Another problem with reporting the chance of getting better in the treatment and control conditions is that these chances can be very well reported for individual trials, but pooling them in meta-analyses may be problematic. The problem with exact percentages is that when you pool them, the heterogeneity of the outcome is often very high. Heterogeneity indicates the variability in the outcomes of the included studies in a meta-analysis. If heterogeneity is too high that means that the outcomes are too different from each other to allow pooling. And that is typically the case when proportions are pooled. But on the other hand, these outcomes are so important for patients and clinicians, that one could make the case to pool anyway, but always say that the outcomes can vary considerably.

Usually, binary outcomes in meta-analyses are not reported in terms of absolute percentages, because of the high heterogeneity. In most cases binary outcomes are reported in terms of relative outcomes, such as the Relative Risk (RR) or the Odds Ratio (OR). The OR indicates the odds of getting better in the treatment group compared to the control group. This is also difficult to interpret, because it is not immediately clear what the odds are and it can be argued that the OR should be avoided as well because it is not clear what it means (Higgins & Green, 2011). The RR is easier to interpret. An RR of 1.40 for example indicates that the chance of getting better is 40% higher in the treatment group than in the control group.

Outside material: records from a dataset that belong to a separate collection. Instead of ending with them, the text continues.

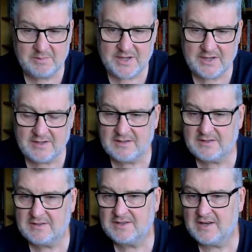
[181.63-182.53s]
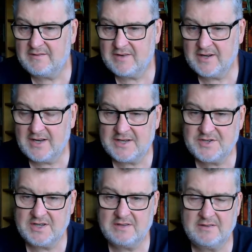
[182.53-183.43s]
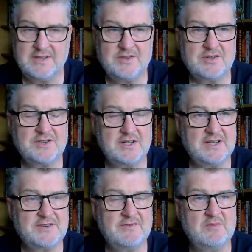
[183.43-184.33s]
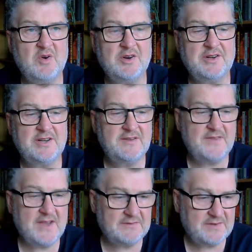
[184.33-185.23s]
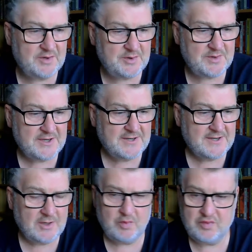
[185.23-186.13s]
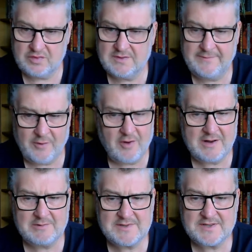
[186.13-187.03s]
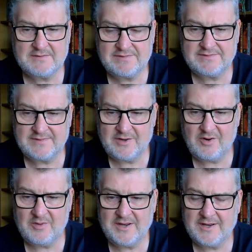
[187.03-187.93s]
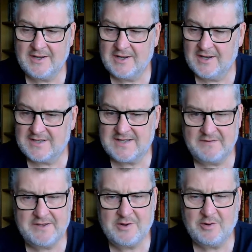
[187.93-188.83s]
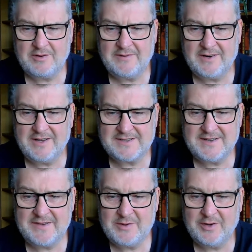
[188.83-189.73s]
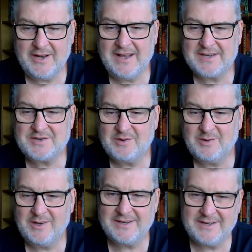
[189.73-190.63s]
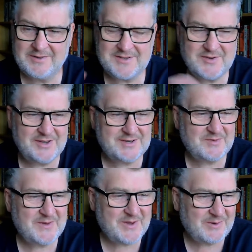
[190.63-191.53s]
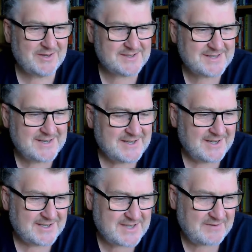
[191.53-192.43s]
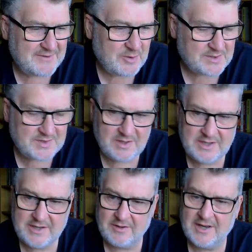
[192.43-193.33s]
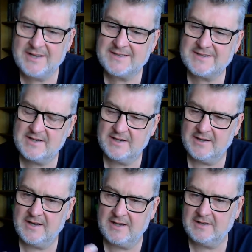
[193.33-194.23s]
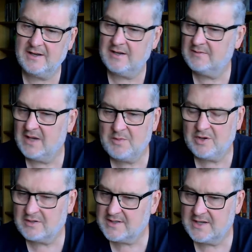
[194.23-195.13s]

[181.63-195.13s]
been delivering a lecture, induction lecture, in the morning and in the afternoon. 4 hours. Do you know what I mean? That's heavy going in lecturer world. I know it's not in some of your worlds. That's heavy going. So and I'm not.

Sometimes the NNT is also used. The NNT is actually the inverse of the Risk Difference (RD). So if 60% get better in the treatment group and only 40% in the control group, the RD is 20% and the NNT is 5 (1/0.20).

But all relative outcomes do not answer the question of the patients what the chances are of getting better after the treatment. In order to answer that, it cannot be avoided to give the actual chances.

Conclusion

So should we stop using the effect size and instead move to reporting the proportions of participants who improve in the treatment and the control group? I don’t think that is needed. Many studies already give the effect size and one or more binary outcomes. That is probably the best solution.

But we should avoid to obscure outcomes by just saying that a treatment is effective and the effect size is large, moderate or small. Such a statement can mean many different things. A large effect size can still indicate that many people don’t get better, and a small effect size can be a major breakthrough. It is important to add in trials but also in meta-analyses what the effect sizes exactly mean in terms of relative but also absolute binary outcomes.

Funding

The author has no funding to report.

Acknowledgments

The author has no additional (i.e., non-financial) support to report.

Competing Interests

The author has declared that no competing interests exist.